A previsão atual está abaixo dos 5,16% de quatro semanas atrás e dos 5,03% da semana passada. O mercado também reviu para baixo o crescimento do Produto Interno Bruto (PIB), agora estimado em 1,98%, frente aos 1,99% mantidos por cinco semanas consecutivas.
Projeções para o câmbio e taxas de juros, no entanto, seguem inalteradas, com o dólar previsto a R$ 5,20 pelas últimas oito semanas e a Selic estimada em 13,75% ao final de 2026.
Para os anos 2027 e 2028, as projeções do mercado mantiveram-se estáveis. Uma alteração foi anotada no PIB de 2027, ajustando de 1,57% para 1,52%. Inflação, PIB e câmbio para 2027 estão estimados em 4,22%, R$ 5,28 e 12%, respectivamente. Para 2028, as previsões são de 3,80% de inflação, 2% de crescimento do PIB, câmbio a R$ 5,30, e Selic a 10,50%.

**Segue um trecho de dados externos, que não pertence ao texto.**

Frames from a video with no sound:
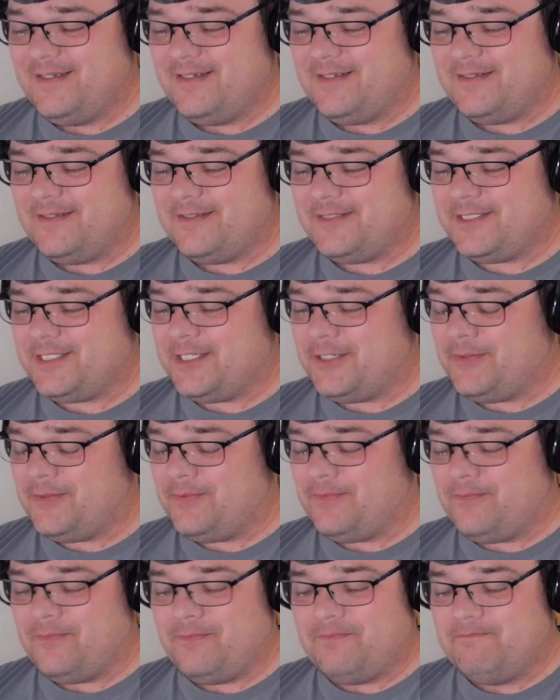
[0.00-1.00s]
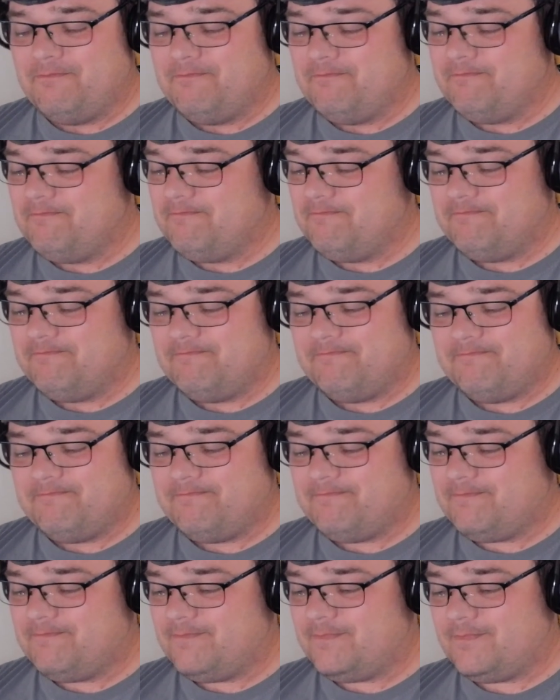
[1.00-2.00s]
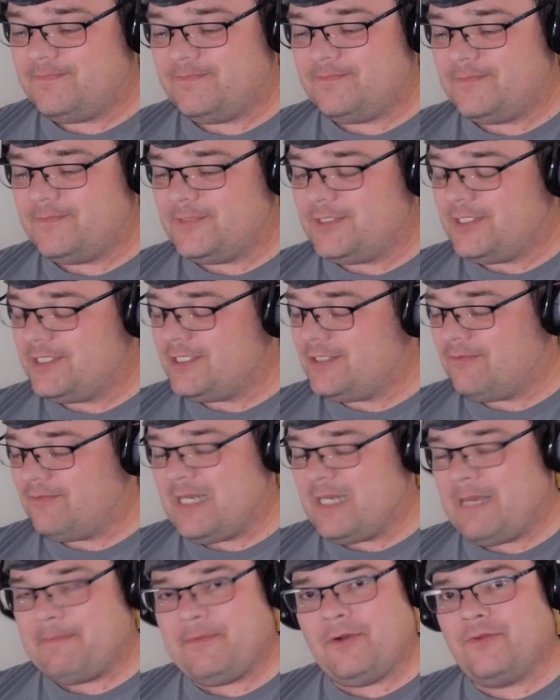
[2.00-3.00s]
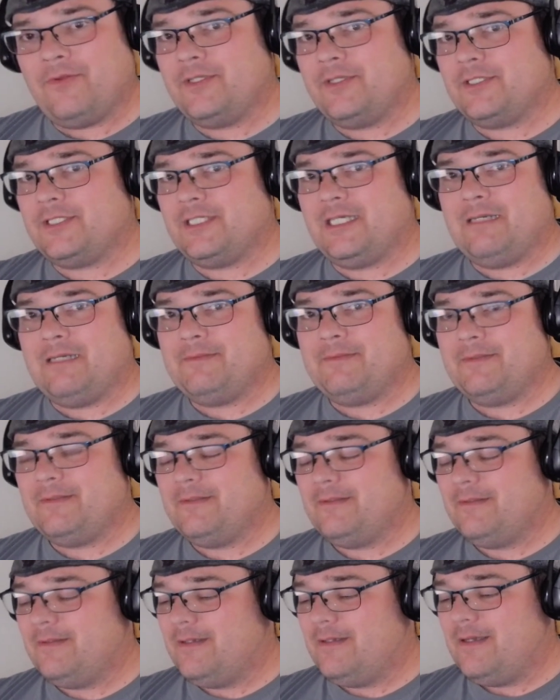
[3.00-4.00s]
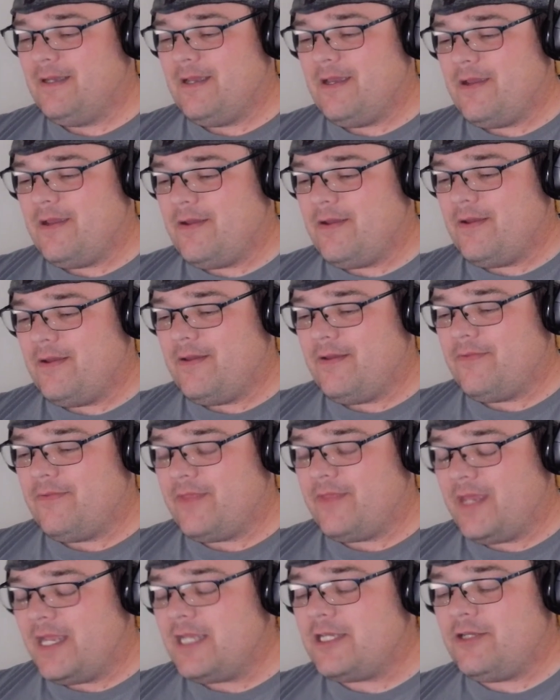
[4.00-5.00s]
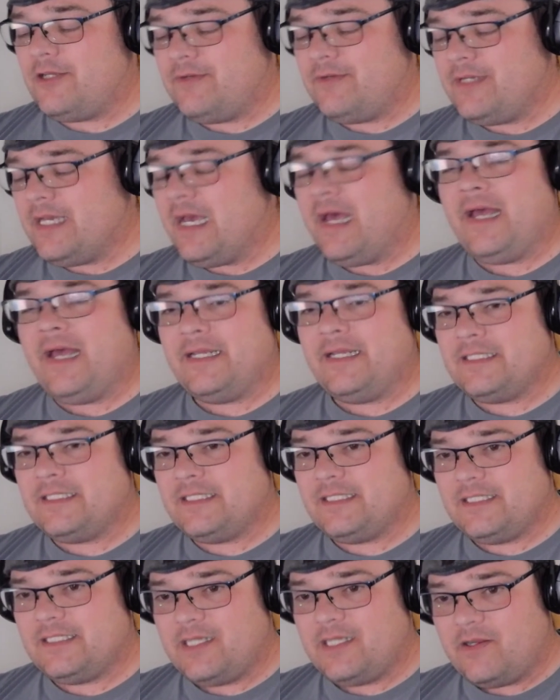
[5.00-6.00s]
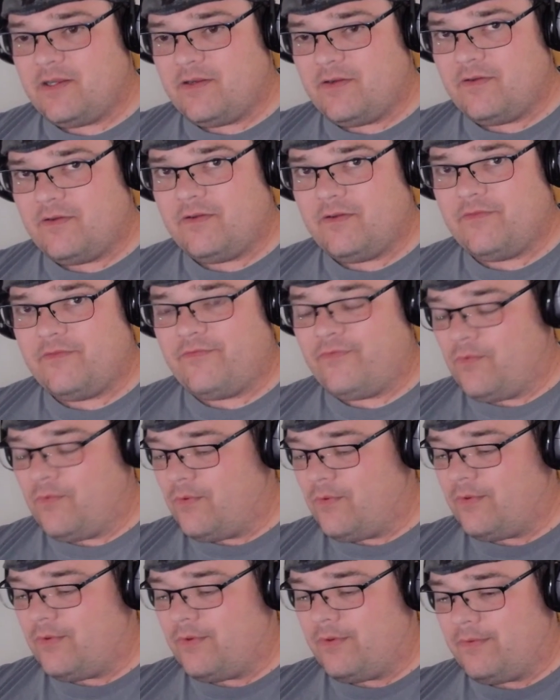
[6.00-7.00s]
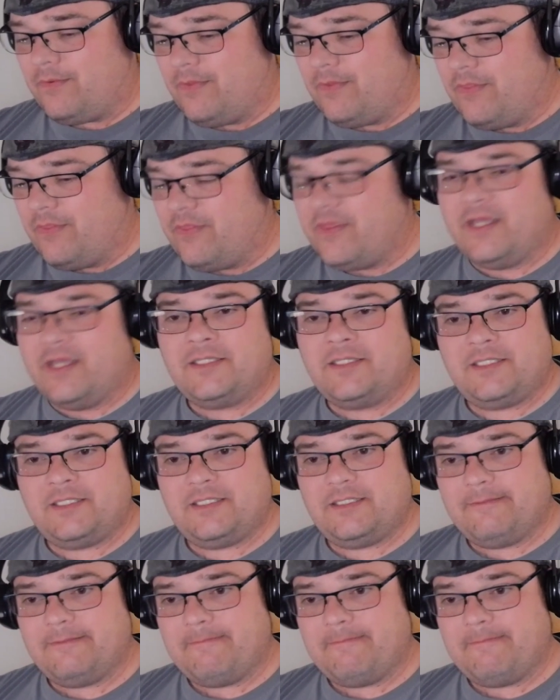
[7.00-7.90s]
So, just to wrap all this up, thank you guys for this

O BC utiliza a Selic para controlar a inflação, ajustando a atividade econômica. Juros mais altos encarecem o crédito, desestimulando o consumo. Um corte recente reduziu a Selic de 14,25% para 14%, conforme o Copom, objetivo em linha com a meta de inflação e a estabilidade econômica.
Diante desse cenário, o BC segue atento a influências externas, como os conflitos no Oriente Médio e a política de economias desenvolvidas, além de monitorar o quadro doméstico, onde a atividade econômica diminui gradualmente, mas com o mercado de trabalho ainda aquecido.